Kontroversi Pemilihan Presiden AS: Trump Deep Fakes dan Robocaller AI
US election controversy: Trump deep fakes and AI robocallers https://dailyai.com/2024/03/us-election-controversy-trump-deep-fakes-and-ai-robocallers/

By Sang Ruh 05 Mar 2024, 21:08:30 WIB | 👁 147 Programming
Kontroversi Pemilihan Presiden AS: Trump Deep Fakes dan Robocaller AI

Keterangan Gambar : Kontroversi Pemiliha


Para pendukung Trump telah terbukti membuat dan menyebarkan gambar-gambar yang dihasilkan oleh kecerdasan buatan (AI) yang secara salah menampilkan dirinya bersama pemilih Afrika-Amerika.

Taktik ini, yang pertama kali diungkap oleh BBC, bertujuan untuk membuat kesan popularitas Trump di kalangan pemilih kulit hitam - sebuah demografi yang memainkan peran penting dalam kemenangan Joe Biden pada 2020.

Mark Kaye, seorang pembawa acara radio konservatif di Florida, termasuk di antara mereka yang membuat gambar-gambar ini, yang menggambarkan Trump dikelilingi oleh wanita kulit hitam, dan membagikannya secara luas di media sosial.

Pendekatan Kaye terhadap masalah ini cukup langsung. "Saya bukan seorang foto jurnalis. Saya seorang pencerita," jelasnya.

Kaye membela diri di X, dengan menyatakan, "Guys!

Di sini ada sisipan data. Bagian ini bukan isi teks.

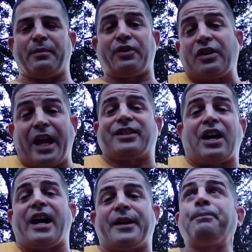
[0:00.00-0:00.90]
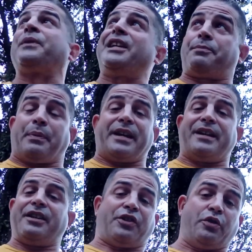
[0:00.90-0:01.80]
He's a nice guy. He's big.
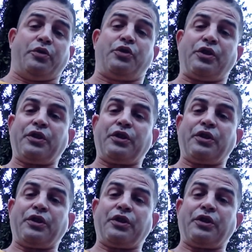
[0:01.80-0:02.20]
He's huge.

Berita palsu @BBC telah menuduh saya memimpin kampanye "disinformasi". Oh, ironi. Itu seperti saya memanggil mereka "botak!"

Komentator pada umumnya tidak simpatik, dengan salah satu mengatakan bahwa Kaye telah "tertangkap basah".

Tidak mengherankan, gambar-gambar ini menimbulkan kekhawatiran etis, yang memicu tanggapan dari Cliff Albright, salah satu pendiri Black Voters Matter.

Albright mengkritik manipulasi tersebut, menyatakan, "Telah terdokumentasi upaya untuk menargetkan disinformasi kepada komunitas kulit hitam lagi, terutama pemilih kulit hitam yang lebih muda."

Meskipun mungkin menggoda untuk menganggap gambar-gambar ini mudah diabaikan sebagai palsu, BBC menemukan banyak orang yang mengira bahwa gambar-gambar tersebut nyata. Kesadaran akan deep fake masih belum terukur.

Kritikus dari berbagai spektrum politik berpendapat bahwa taktik ini tidak hanya menyesatkan realitas politik tetapi juga dengan sengaja menargetkan segmen rentan dari pemilih.

Deep fake sedang mengguncang pemilihan umum. Kita telah melihat kampanye skala besar dalam pemilihan umum di Pakistan, Indonesia, Slovakia, dan Bangladesh, di antara lain. Kita juga telah mengamati kampanye deep fake dari aktor negara asing yang bertujuan untuk memanipulasi perilaku pemilih.

Sekarang, perhatian beralih ke pemilihan umum AS, yang sudah menjadi medan uji coba untuk deep fake. Intensitasnya hanya akan meningkat menjelang hari pemungutan suara.

Asisten bot kecerdasan buatan 'Jennifer'

Di garis depan teknologi strategi kampanye, Peter Dixon, seorang kandidat kongres Demokrat dari California, menggunakan bot kecerdasan buatan bernama "Jennifer" untuk menelepon pemilih, menimbulkan keheranan di dalam timnya sendiri.

Pengenalan Jennifer kepada pemilih jelas dan terbuka: "Halo. Nama saya Jennifer dan saya adalah relawan kecerdasan buatan." Ini bagian dari strategi lebih luas Dixon untuk menjangkau audiens yang luas dan bukan yang pertama kali menggunakan robot penelepon kecerdasan buatan, dengan yang pertama diterapkan di Pennsylvania tahun lalu.

Hasil dari penggunaan Jennifer secara mengejutkan positif, menantang keraguan awal. Dixon sendiri terkejut dengan seberapa baik itu berfungsi, mengomentari reaksi publik: "Orang-orang terkejut dengan seberapa baik kemampuannya."

Pemalsuan pemilihan umum deep fake menyoroti sifat ganda peran kecerdasan buatan dalam kampanye politik modern.

Sementara kecerdasan buatan menawarkan alat-alat inovatif untuk keterlibatan, itu juga menimbulkan tantangan etis, terutama ketika digunakan untuk memalsukan atau memanipulasi dukungan politik.

Menarik garis tentang penggunaan yang adil telah terbukti hampir tidak mungkin. Regulator AS memang membahas larangan berbagai materi kampanye deep fake tetapi tampaknya hal ini belum terwujud.